La société civile, acteur essentiel de la promotion des droits civiques, doit être encouragée à renforcer son engagement. Des campagnes de sensibilisation, des forums publics et des partenariats avec d’autres organisations peuvent contribuer à ranimer l’intérêt et à mobiliser les citoyens. Des initiatives de formation continue pour les militants de la société civile peuvent également renforcer leurs compétences et leur endurance dans la promotion de l’éducation civique.
2. Impliquer les parents comme partenaires Actifs.
Les parents doivent être encouragés à jouer un rôle actif dans l’éducation civique de leurs enfants. Des programmes éducatifs au niveau communautaire, des ateliers parents-école et des ressources pédagogiques accessibles peuvent aider à renforcer la compréhension des parents sur l’importance de leur rôle. Les écoles pourraient également faciliter des rencontres régulières entre parents et enseignants pour discuter des progrès et des défis de l’éducation civique.

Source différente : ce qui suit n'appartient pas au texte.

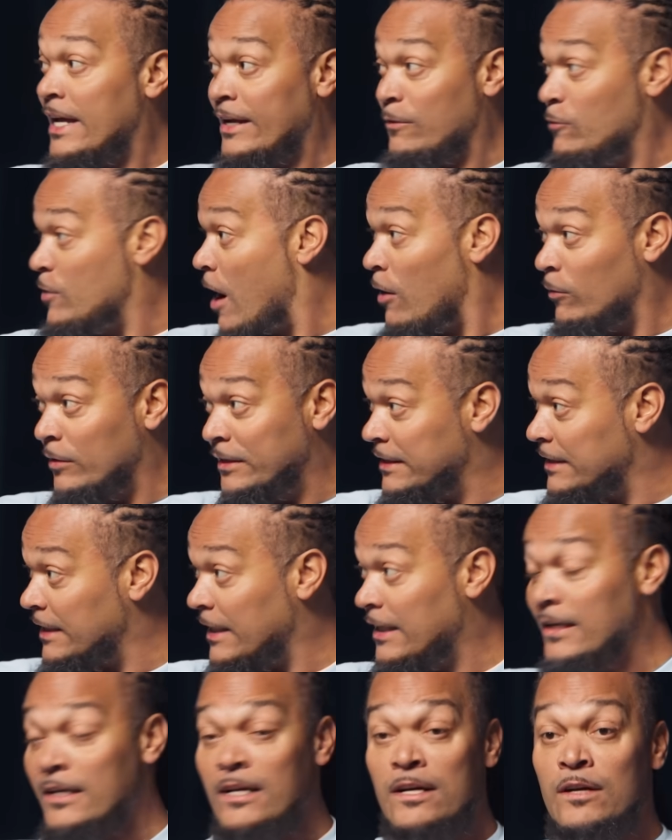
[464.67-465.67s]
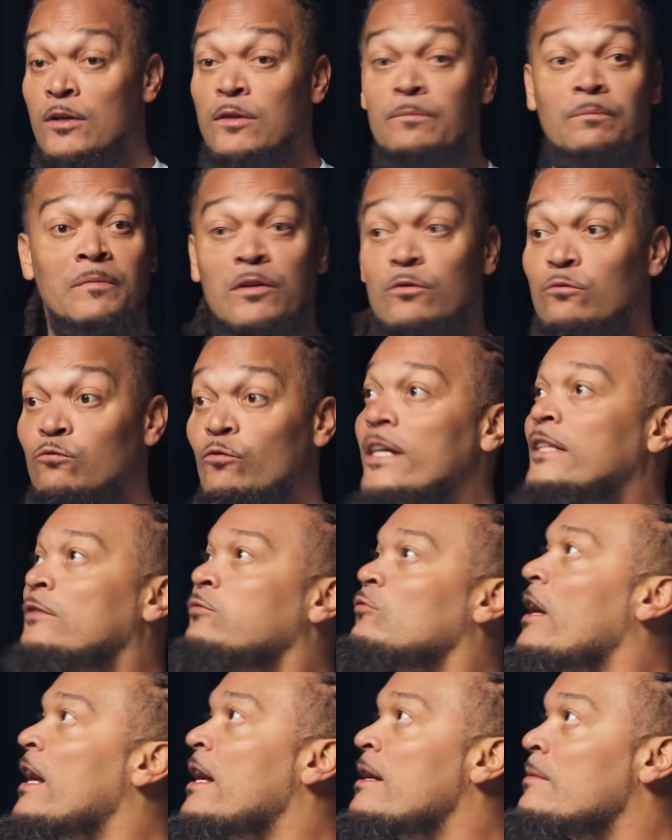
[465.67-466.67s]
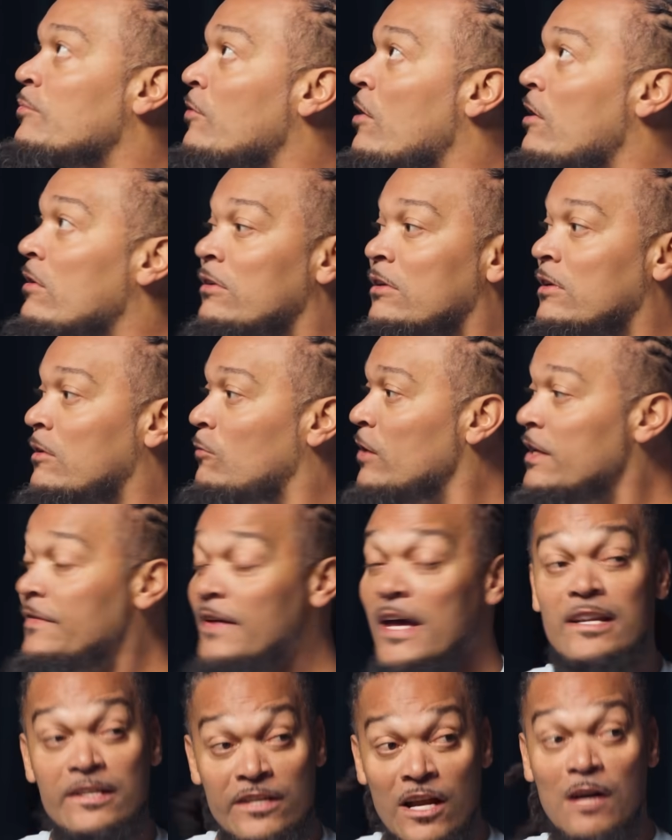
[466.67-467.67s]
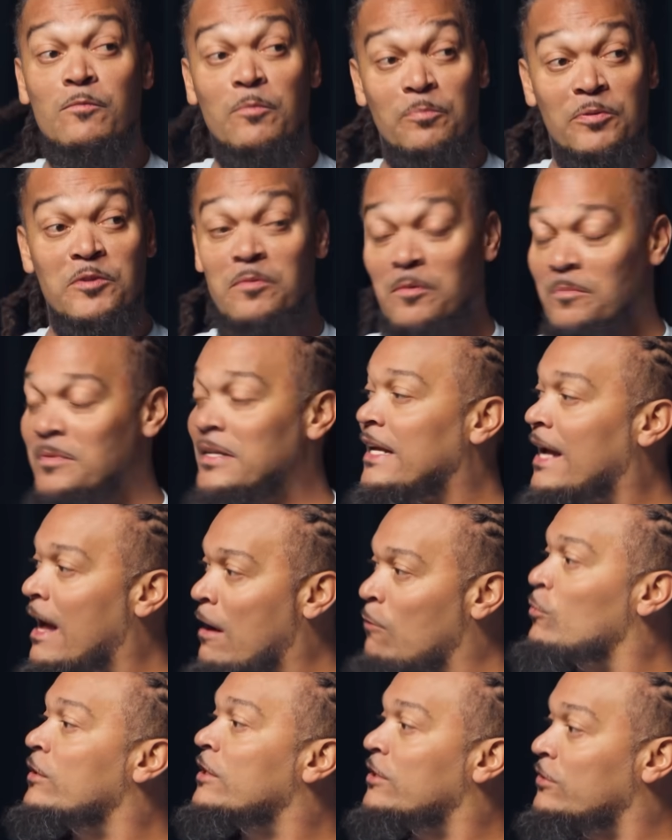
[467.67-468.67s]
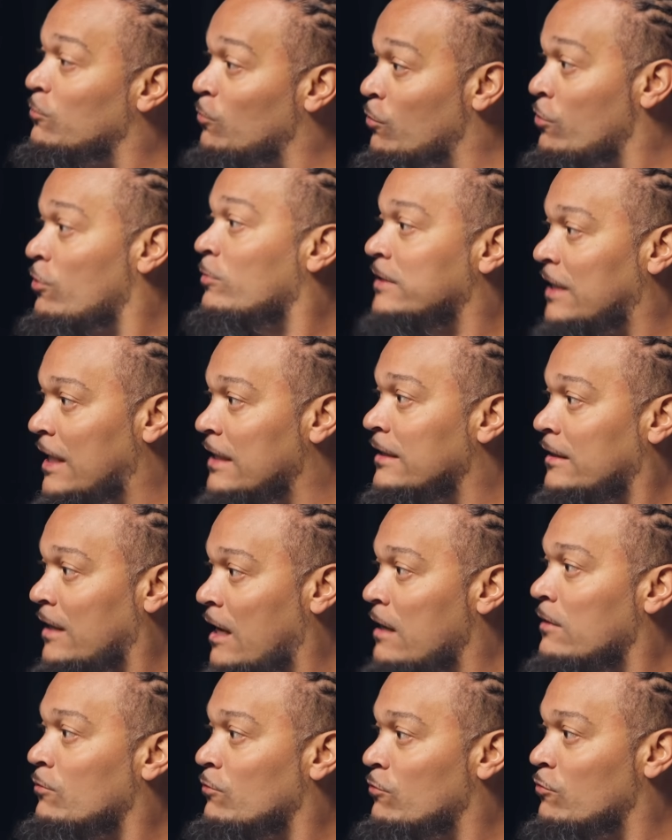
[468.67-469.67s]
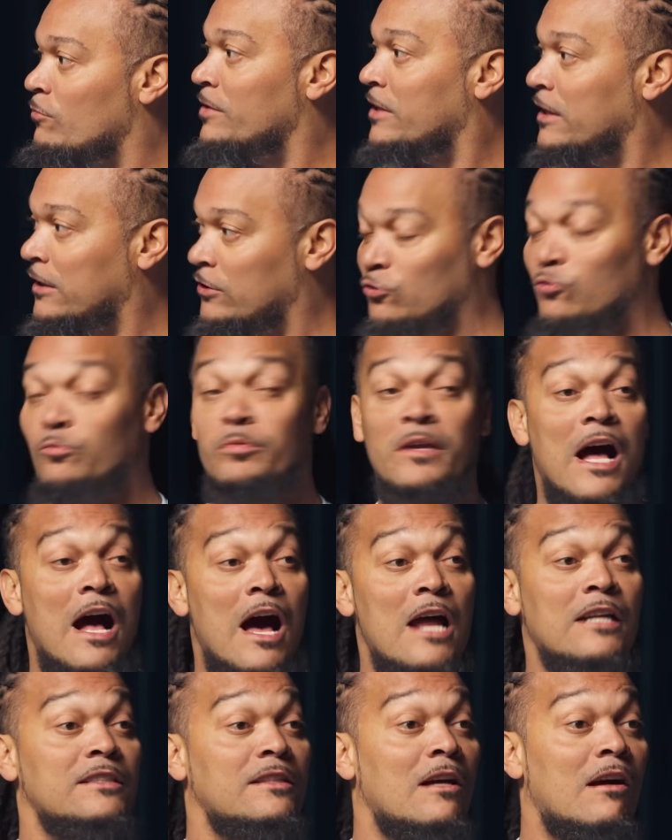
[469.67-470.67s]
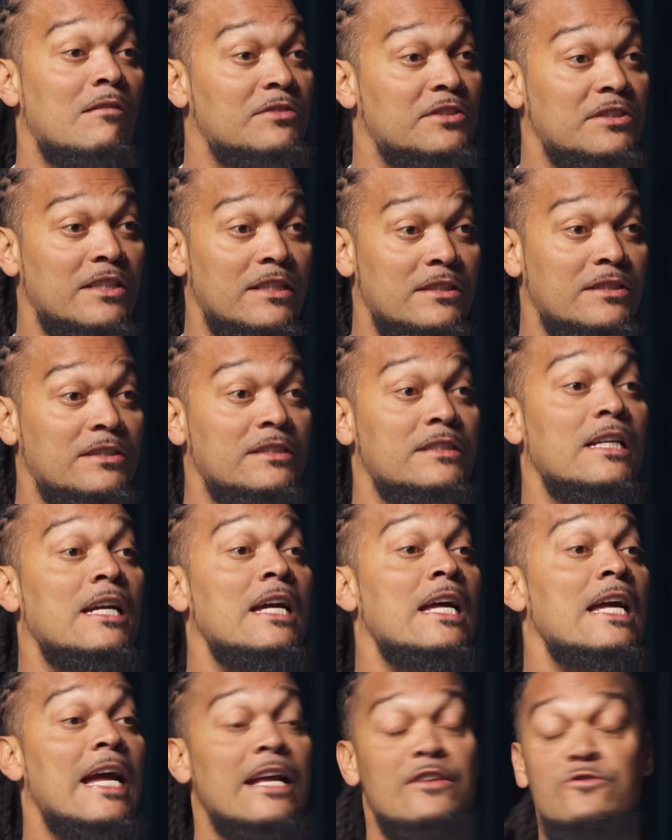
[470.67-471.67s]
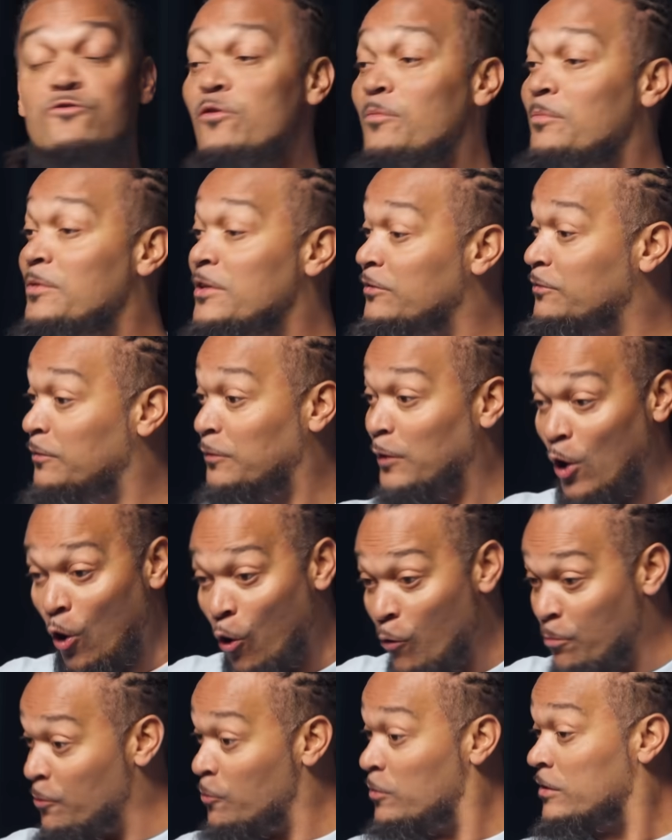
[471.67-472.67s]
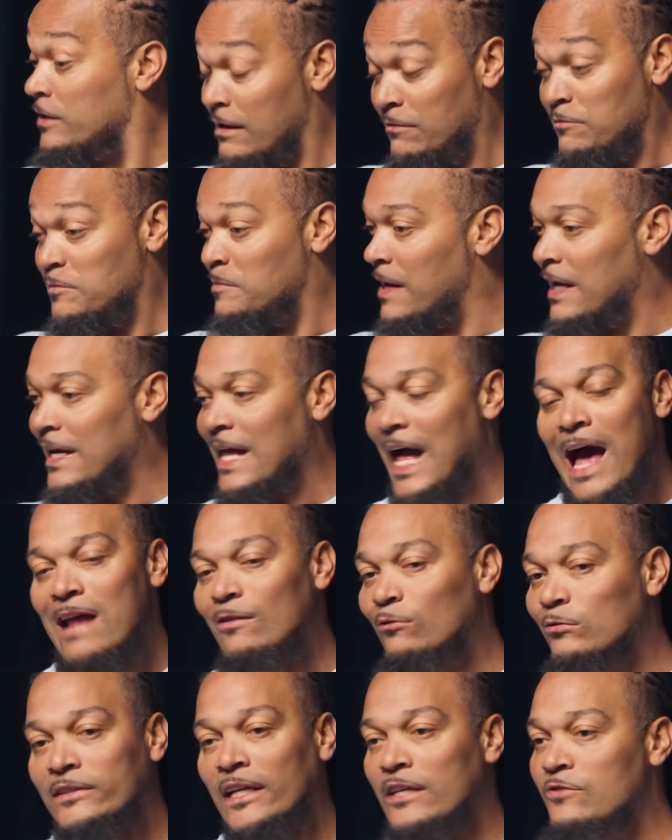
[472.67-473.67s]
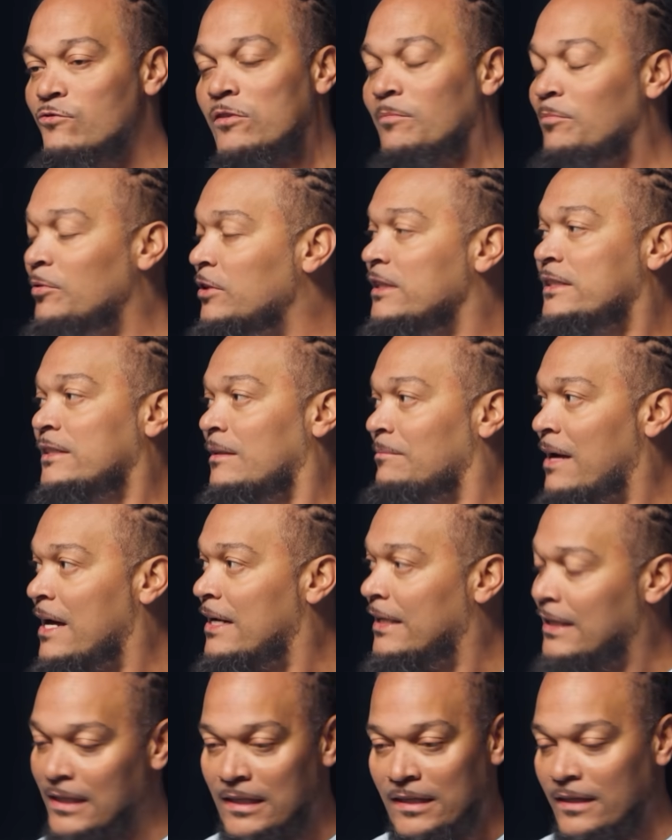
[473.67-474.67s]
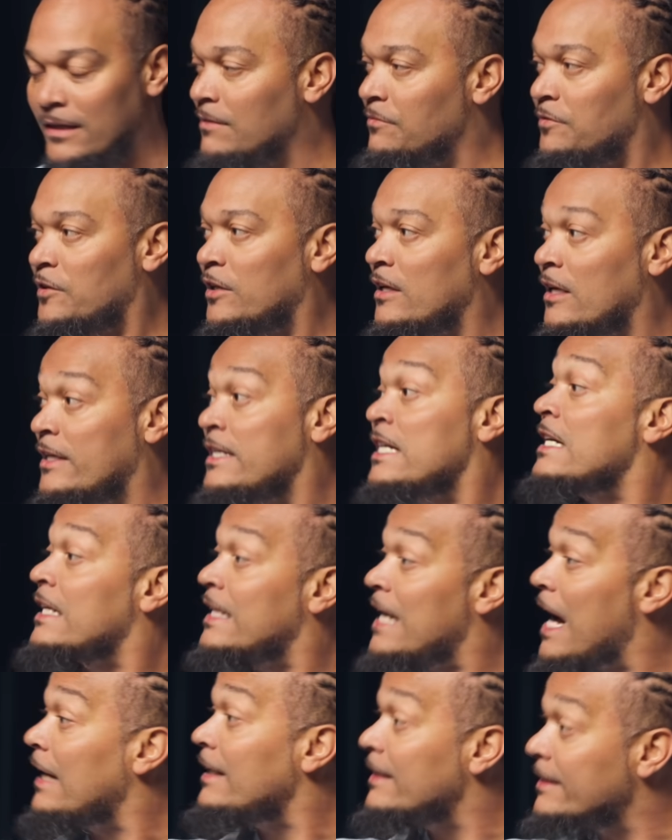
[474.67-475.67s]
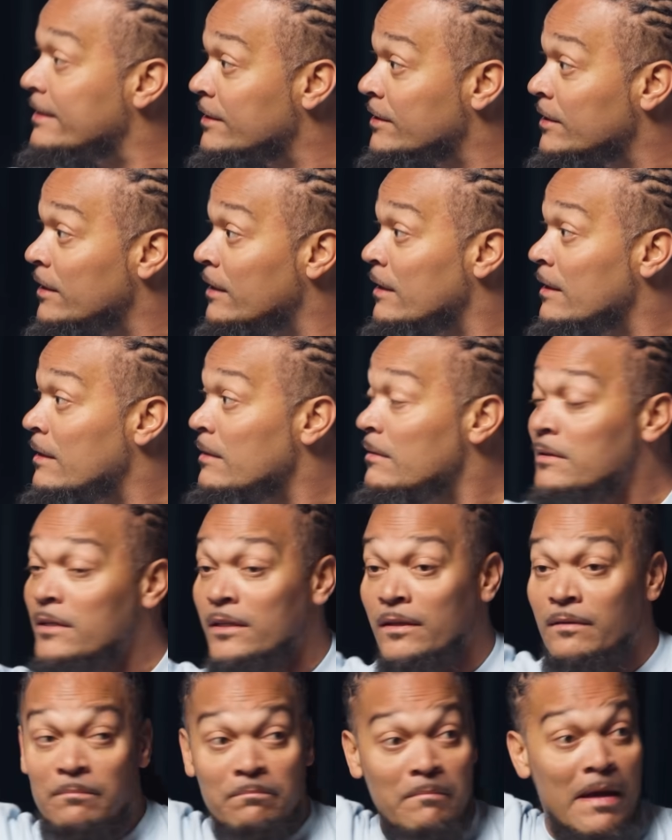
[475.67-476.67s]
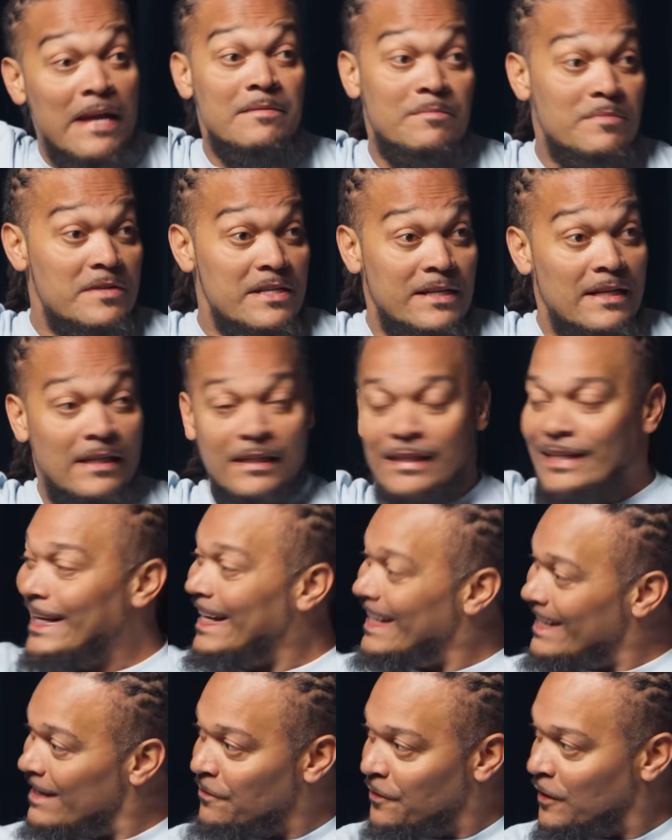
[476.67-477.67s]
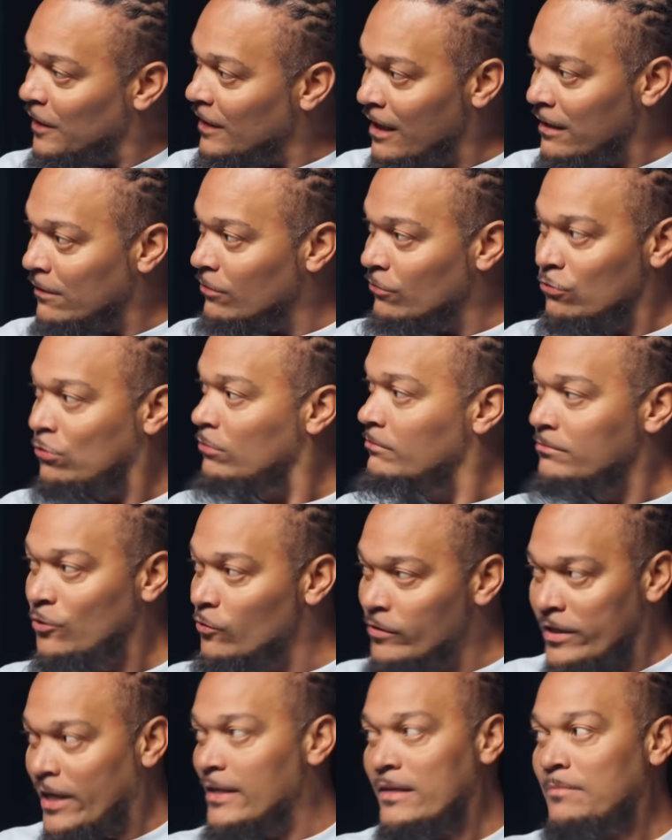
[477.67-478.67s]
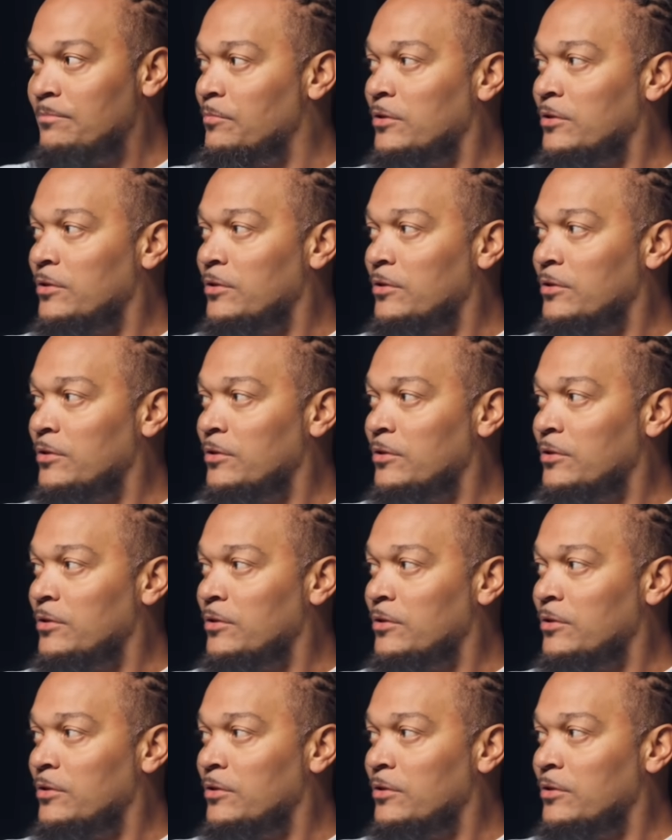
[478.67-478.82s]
We always say, Rex Ryan brought it up. We've had a number of people that have been like, I wish the world was like the locker room, because you can have honest conversations and you could be open with everybody. I don't think you can bully somebody in the NFL. College, maybe. NFL locker room, you can't get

3. Réformer les programmes éducatifs
Les autorités éducatives ont un rôle crucial dans la réforme des programmes éducatifs. Intégrer l’éducation civique de manière transversale tout au long du cursus scolaire peut contribuer à ancrer ces valeurs dès le plus jeune âge. Les méthodes pédagogiques interactives, telles que les simulations, les débats et les projets communautaires, peuvent rendre l’apprentissage civique plus engageant pour les élèves.
4. Favoriser les partenariats intersectoriels
La collaboration entre la société civile, les parents et les autorités éducatives est essentielle. Des partenariats intersectoriels peuvent permettre d’élaborer des initiatives communes, de partager des ressources et d’optimiser l’impact des programmes éducatifs. Des plateformes en ligne, des forums communautaires et des événements collaboratifs peuvent faciliter cette collaboration et renforcer l’efficacité des actions entreprises.
5. Utiliser les technologies de l’information et de la Communication (TIC)
Les TIC peuvent être un moyen puissant de relancer l’intérêt pour l’éducation civique. Des applications éducatives interactives, des cours en ligne et des plateformes de discussion peuvent rendre l’apprentissage civique accessible et attrayant. Les médias sociaux peuvent également servir de canaux pour sensibiliser et mobiliser la population autour des questions civiques.
Enfin, il est impératif de reconnaître et de remédier à cette démission collective dans le domaine de l’éducation civique. La société civile doit réaffirmer son engagement, les parents doivent prendre conscience de leur rôle crucial, et les autorités éducatives doivent rétablir l’équilibre en accordant une place essentielle à l’éducation civique dans les programmes scolaires. La construction d’une société civile active et d’une population éduquée civilement est essentielle pour assurer un avenir démocratique et prospère.